Francine passait tous ses dimanches dans l’église de notre village et elle en revenait à chaque fois, toute retournée comme mon champ de “La lande Bergero”, au temps de ma splendeur. Ce n’est pas qu’elle voyait le Bon Dieu, ça, ce n’est pas possible, sauf à Lourdes ou dans des coins comme ça et on ne s’appelle pas tous Bernadette, mais elle l’imaginait dans la loupiote rouge et ça lui faisait des frissonnements partout.
— Tâte mes poils, ils sont tout hérissés !
Moi, je venais la chercher en voiture et je la ramenais ici dans la chapelle d’Armand où j’avais suivi la messe en l’attendant et en prenant l’apéritif du dimanche, elle un grenache, moi un pastis, si elle était de bonne humeur ; sinon, on mangeait de la soupe à la grimace à la maison en rentrant direct.
Tout ce que m’a dit Armand, plus le film que j’ai vu à la “tévé”, où un vieux gars allait rejoindre son frère, au loin, sur une tondeuse, ça m’a donné envie de faire son affaire à Francine.
* * *
J’ai donc tout préparé en douce, je l’ai sortie avec son cadre où elle est en photo et j’y ai montré mon installation par la fenêtre.

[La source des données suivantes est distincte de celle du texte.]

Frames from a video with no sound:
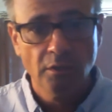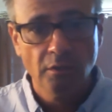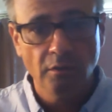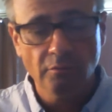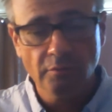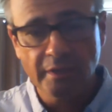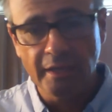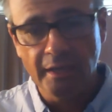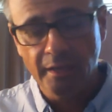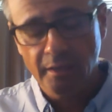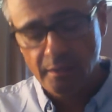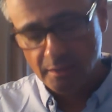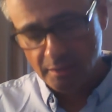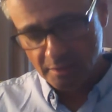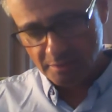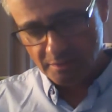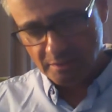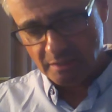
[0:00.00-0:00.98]
Okay,
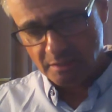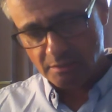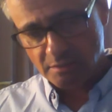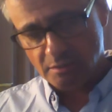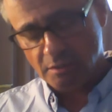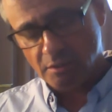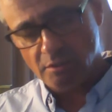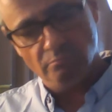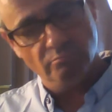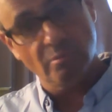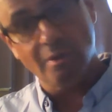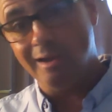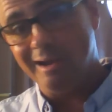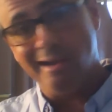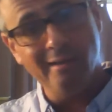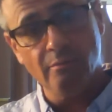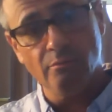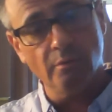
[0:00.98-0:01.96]

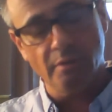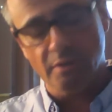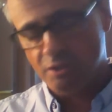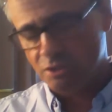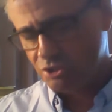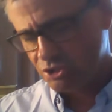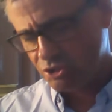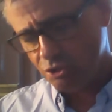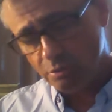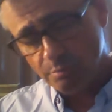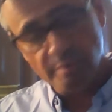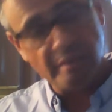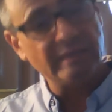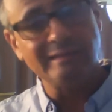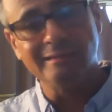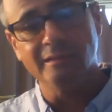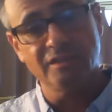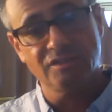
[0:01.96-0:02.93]
it should be
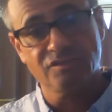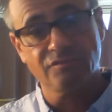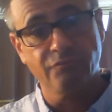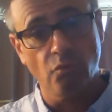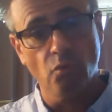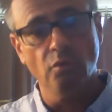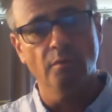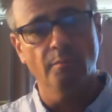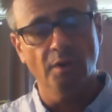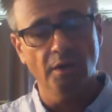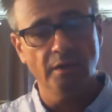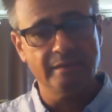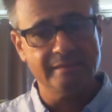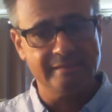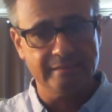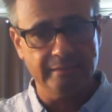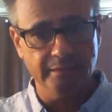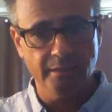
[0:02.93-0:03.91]
in list form.
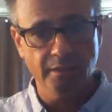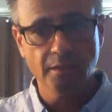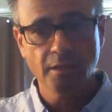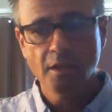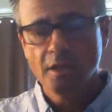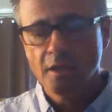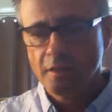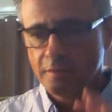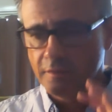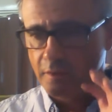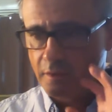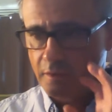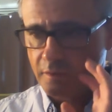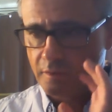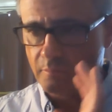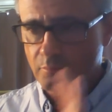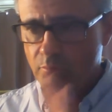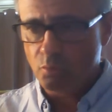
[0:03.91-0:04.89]
Honestly,
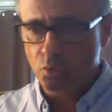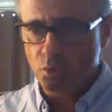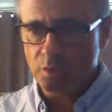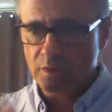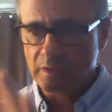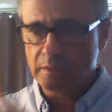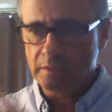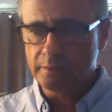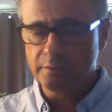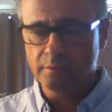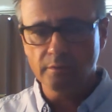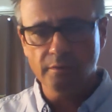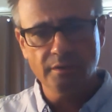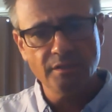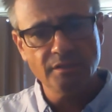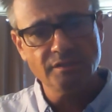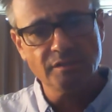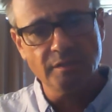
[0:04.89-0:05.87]
the more clear it
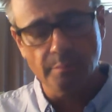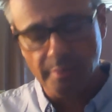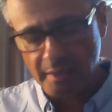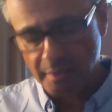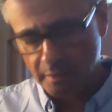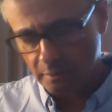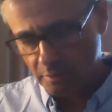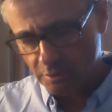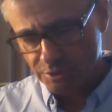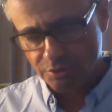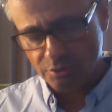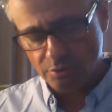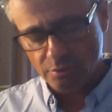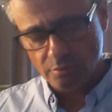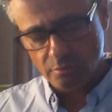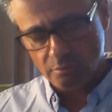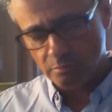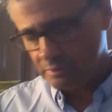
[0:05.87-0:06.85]
is, the better.
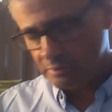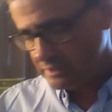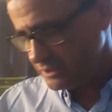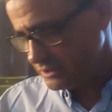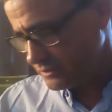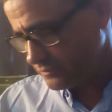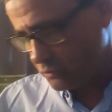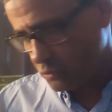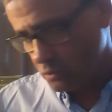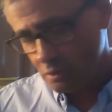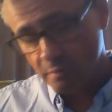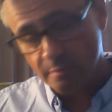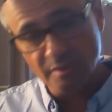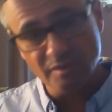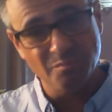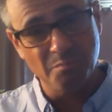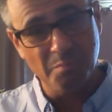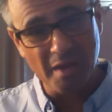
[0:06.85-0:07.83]
So list form
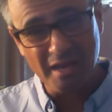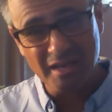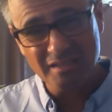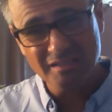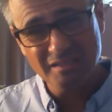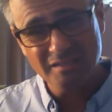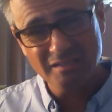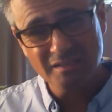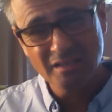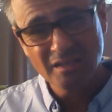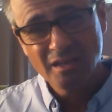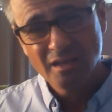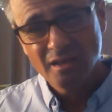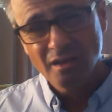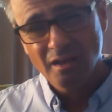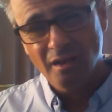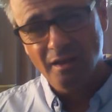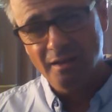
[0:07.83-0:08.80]
is best.
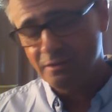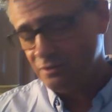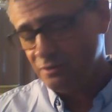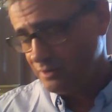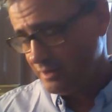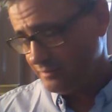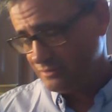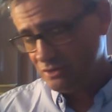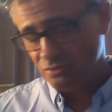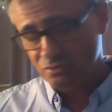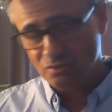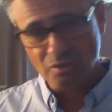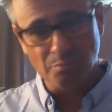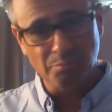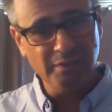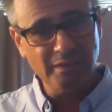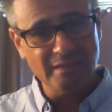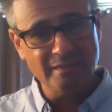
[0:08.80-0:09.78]
You don't have to use
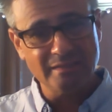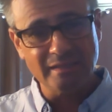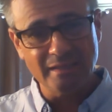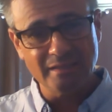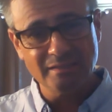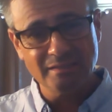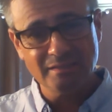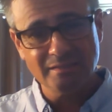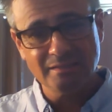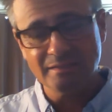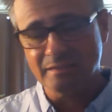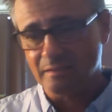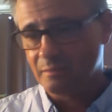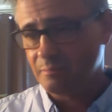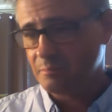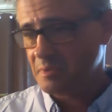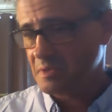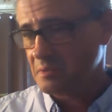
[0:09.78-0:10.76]
complete sentences. It
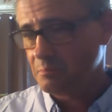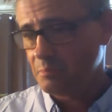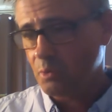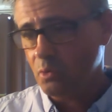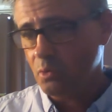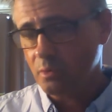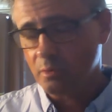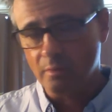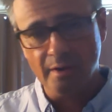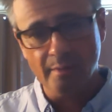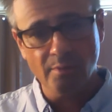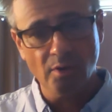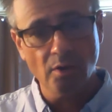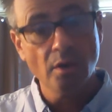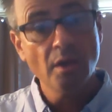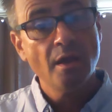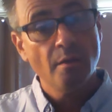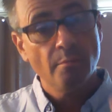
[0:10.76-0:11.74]
can be poor
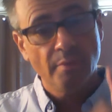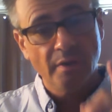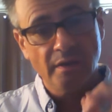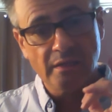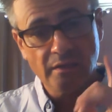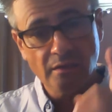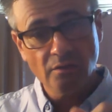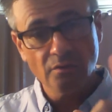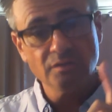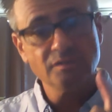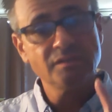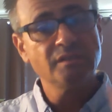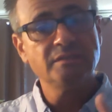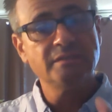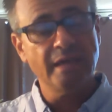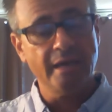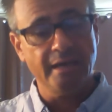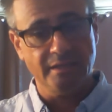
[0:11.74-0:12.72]
grammar. But here's the
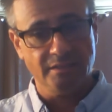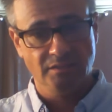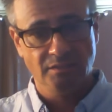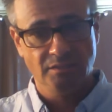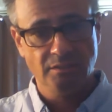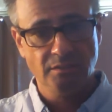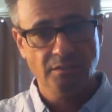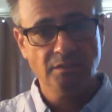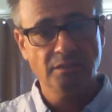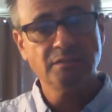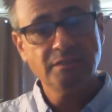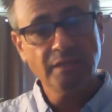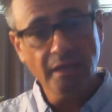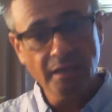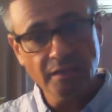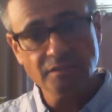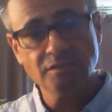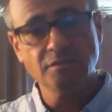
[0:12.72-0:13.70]
test. The
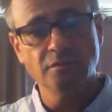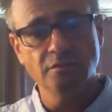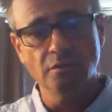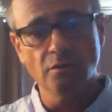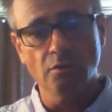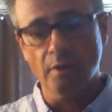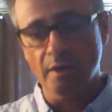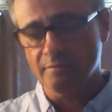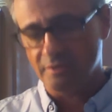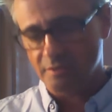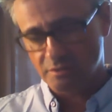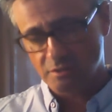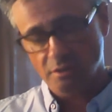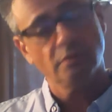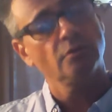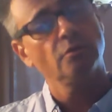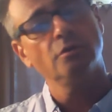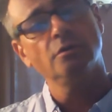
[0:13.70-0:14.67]
test to know, have I
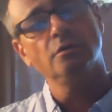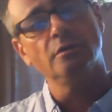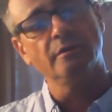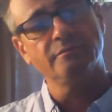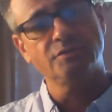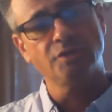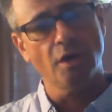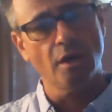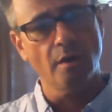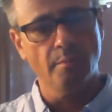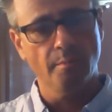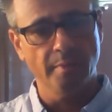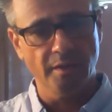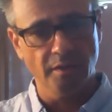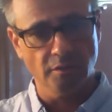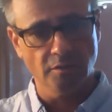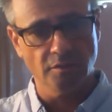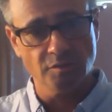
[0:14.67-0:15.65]
done a good enough job of
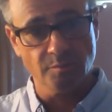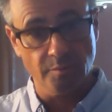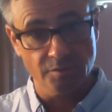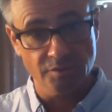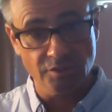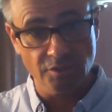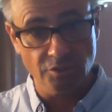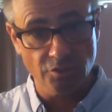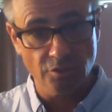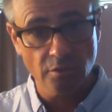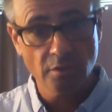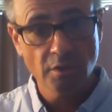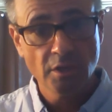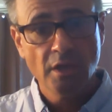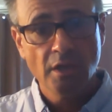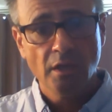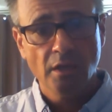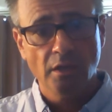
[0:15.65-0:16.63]
making this procedure,
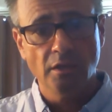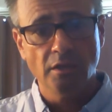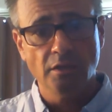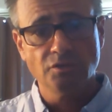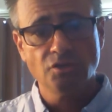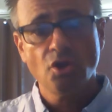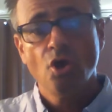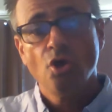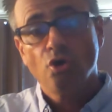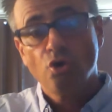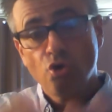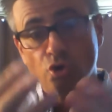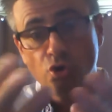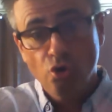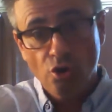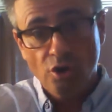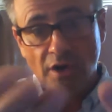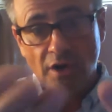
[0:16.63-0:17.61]
is
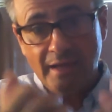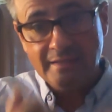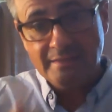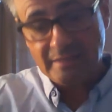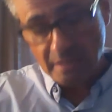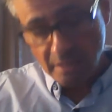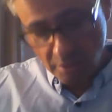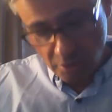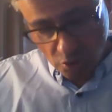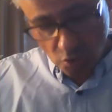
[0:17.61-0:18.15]
could I take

— J’ai lavé le tracteur ! Il va t’emmener faire le Tro Breizh !
Je l’appelle Bienvenu, il est tout vert, de race Massey Fergusson.
— Et j’ai attelé la remorque bâchée derrière, comme ça, on pourra dormir la nuit sans avoir froid, toi et moi, sans oublier Camembert, même si tu ne l’aimais pas.
J’avais installé un réchaud à gaz, une table rivée au sol et quatre chaises pliantes, au cas où on aurait des invités, et puis un lit de camp que j’ai descendu du grenier. Sans oublier le ravitaillement.
J’allais lui faire voir du pays à Francine, parce que depuis qu’elle m’avait connu, elle n’avait guère fait que le tour de nos terres qui ne prend pas bien longtemps, si j’exagère un peu.
Je me suis dit : en faisant le Tro Breizh, je vais voir de quoi il retourne dans leur religion. À quoi ça sert et pourquoi ils y croient dur comme fer ? Peut-être au bout de la boucle, j’aurai des réponses…
Je suis parti début juin pour un bon mois. Je préférais ne pas avoir tous les touristes dans les pattes, parce qu’ils empêchent de bien voir, ils s’agglutinent avec leurs appareils photo et nous bousculent pour faire clic-clac au lieu de regarder avec leurs yeux.